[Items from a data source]
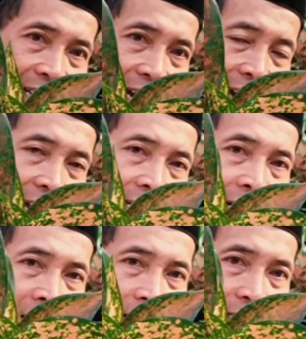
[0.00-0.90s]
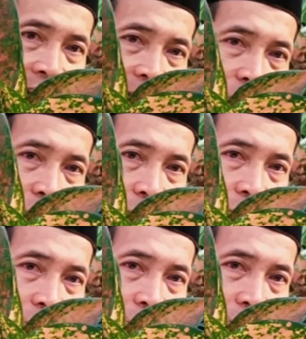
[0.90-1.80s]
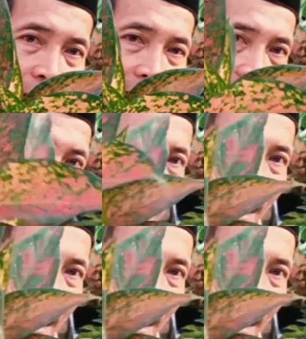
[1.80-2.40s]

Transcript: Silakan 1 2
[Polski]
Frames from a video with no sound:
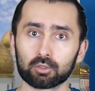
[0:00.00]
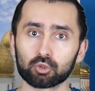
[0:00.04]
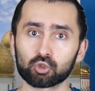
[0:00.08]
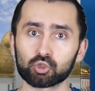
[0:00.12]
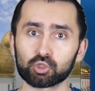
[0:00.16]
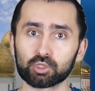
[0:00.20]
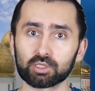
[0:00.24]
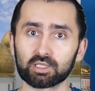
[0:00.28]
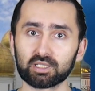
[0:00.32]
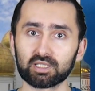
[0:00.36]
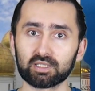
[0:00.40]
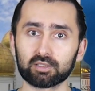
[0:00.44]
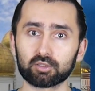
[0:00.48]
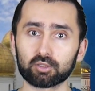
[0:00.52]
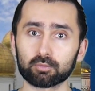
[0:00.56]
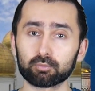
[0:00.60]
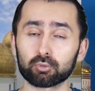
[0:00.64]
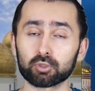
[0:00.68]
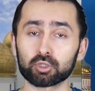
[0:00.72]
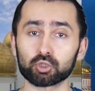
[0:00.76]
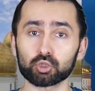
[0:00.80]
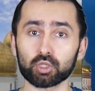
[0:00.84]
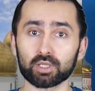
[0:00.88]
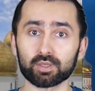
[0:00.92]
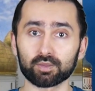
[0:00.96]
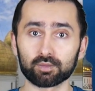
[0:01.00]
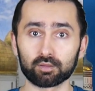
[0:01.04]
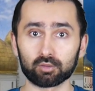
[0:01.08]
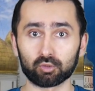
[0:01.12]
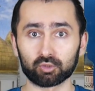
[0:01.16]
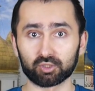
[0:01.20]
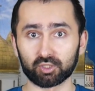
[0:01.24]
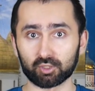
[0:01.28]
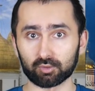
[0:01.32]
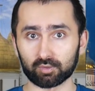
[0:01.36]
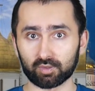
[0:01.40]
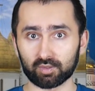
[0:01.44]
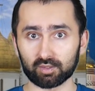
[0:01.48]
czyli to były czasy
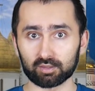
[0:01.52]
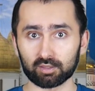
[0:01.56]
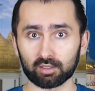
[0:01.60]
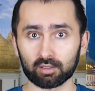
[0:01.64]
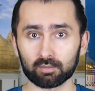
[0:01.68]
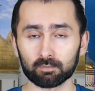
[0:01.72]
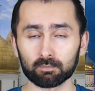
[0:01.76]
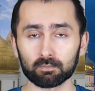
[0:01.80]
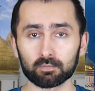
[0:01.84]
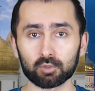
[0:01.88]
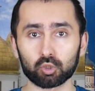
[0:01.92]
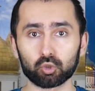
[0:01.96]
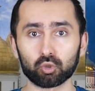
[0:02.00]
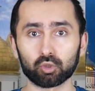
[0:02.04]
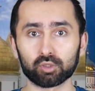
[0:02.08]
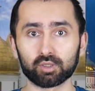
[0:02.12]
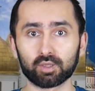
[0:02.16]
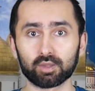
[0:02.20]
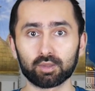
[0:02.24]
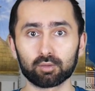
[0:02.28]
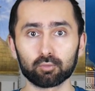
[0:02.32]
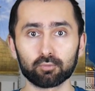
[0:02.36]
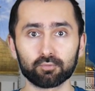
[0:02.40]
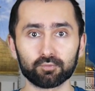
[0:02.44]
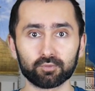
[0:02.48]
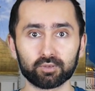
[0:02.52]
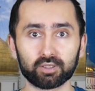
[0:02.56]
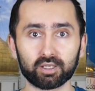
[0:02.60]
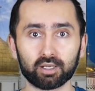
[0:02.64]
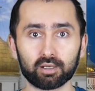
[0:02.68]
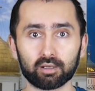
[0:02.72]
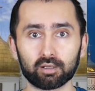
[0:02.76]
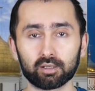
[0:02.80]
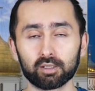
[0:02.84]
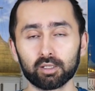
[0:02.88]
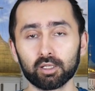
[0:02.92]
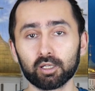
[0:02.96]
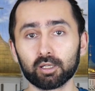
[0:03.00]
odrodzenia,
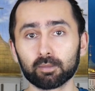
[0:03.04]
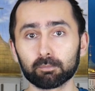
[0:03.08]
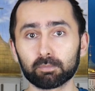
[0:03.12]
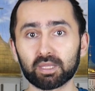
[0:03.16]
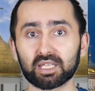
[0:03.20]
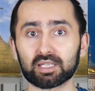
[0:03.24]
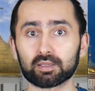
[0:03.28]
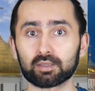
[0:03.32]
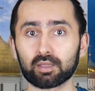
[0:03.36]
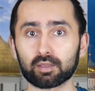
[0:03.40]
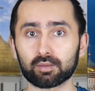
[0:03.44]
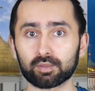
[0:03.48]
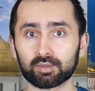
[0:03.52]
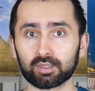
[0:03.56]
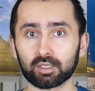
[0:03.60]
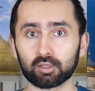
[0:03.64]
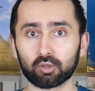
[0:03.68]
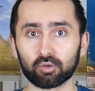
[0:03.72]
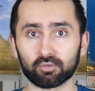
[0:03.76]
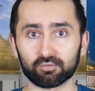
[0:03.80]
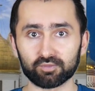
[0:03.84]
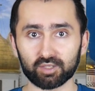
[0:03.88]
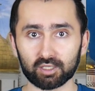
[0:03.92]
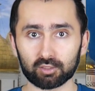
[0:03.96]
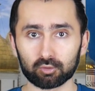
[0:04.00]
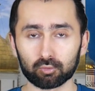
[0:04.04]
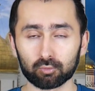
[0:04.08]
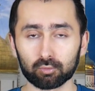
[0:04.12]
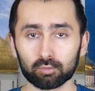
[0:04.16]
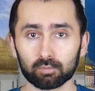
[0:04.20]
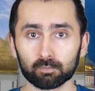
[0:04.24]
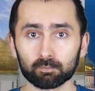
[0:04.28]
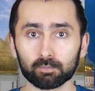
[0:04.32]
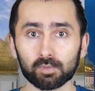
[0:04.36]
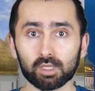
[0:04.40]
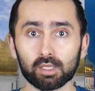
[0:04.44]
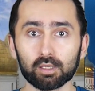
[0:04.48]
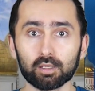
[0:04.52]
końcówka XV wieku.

▶ **Exercise details**
Only text belongs in the copy: repeat each line of the data exactly and leave out the pictures.

▶ **Result**
[0.00-0.90s]
[0.90-1.80s]
[1.80-2.40s]

Transcript: Silakan 1 2
[Polski]
Frames from a video with no sound:
[0:00.00]
[0:00.04]
[0:00.08]
[0:00.12]
[0:00.16]
[0:00.20]
[0:00.24]
[0:00.28]
[0:00.32]
[0:00.36]
[0:00.40]
[0:00.44]
[0:00.48]
[0:00.52]
[0:00.56]
[0:00.60]
[0:00.64]
[0:00.68]
[0:00.72]
[0:00.76]
[0:00.80]
[0:00.84]
[0:00.88]
[0:00.92]
[0:00.96]
[0:01.00]
[0:01.04]
[0:01.08]
[0:01.12]
[0:01.16]
[0:01.20]
[0:01.24]
[0:01.28]
[0:01.32]
[0:01.36]
[0:01.40]
[0:01.44]
[0:01.48]
czyli to były czasy
[0:01.52]
[0:01.56]
[0:01.60]
[0:01.64]
[0:01.68]
[0:01.72]
[0:01.76]
[0:01.80]
[0:01.84]
[0:01.88]
[0:01.92]
[0:01.96]
[0:02.00]
[0:02.04]
[0:02.08]
[0:02.12]
[0:02.16]
[0:02.20]
[0:02.24]
[0:02.28]
[0:02.32]
[0:02.36]
[0:02.40]
[0:02.44]
[0:02.48]
[0:02.52]
[0:02.56]
[0:02.60]
[0:02.64]
[0:02.68]
[0:02.72]
[0:02.76]
[0:02.80]
[0:02.84]
[0:02.88]
[0:02.92]
[0:02.96]
[0:03.00]
odrodzenia,
[0:03.04]
[0:03.08]
[0:03.12]
[0:03.16]
[0:03.20]
[0:03.24]
[0:03.28]
[0:03.32]
[0:03.36]
[0:03.40]
[0:03.44]
[0:03.48]
[0:03.52]
[0:03.56]
[0:03.60]
[0:03.64]
[0:03.68]
[0:03.72]
[0:03.76]
[0:03.80]
[0:03.84]
[0:03.88]
[0:03.92]
[0:03.96]
[0:04.00]
[0:04.04]
[0:04.08]
[0:04.12]
[0:04.16]
[0:04.20]
[0:04.24]
[0:04.28]
[0:04.32]
[0:04.36]
[0:04.40]
[0:04.44]
[0:04.48]
[0:04.52]
końcówka XV wieku.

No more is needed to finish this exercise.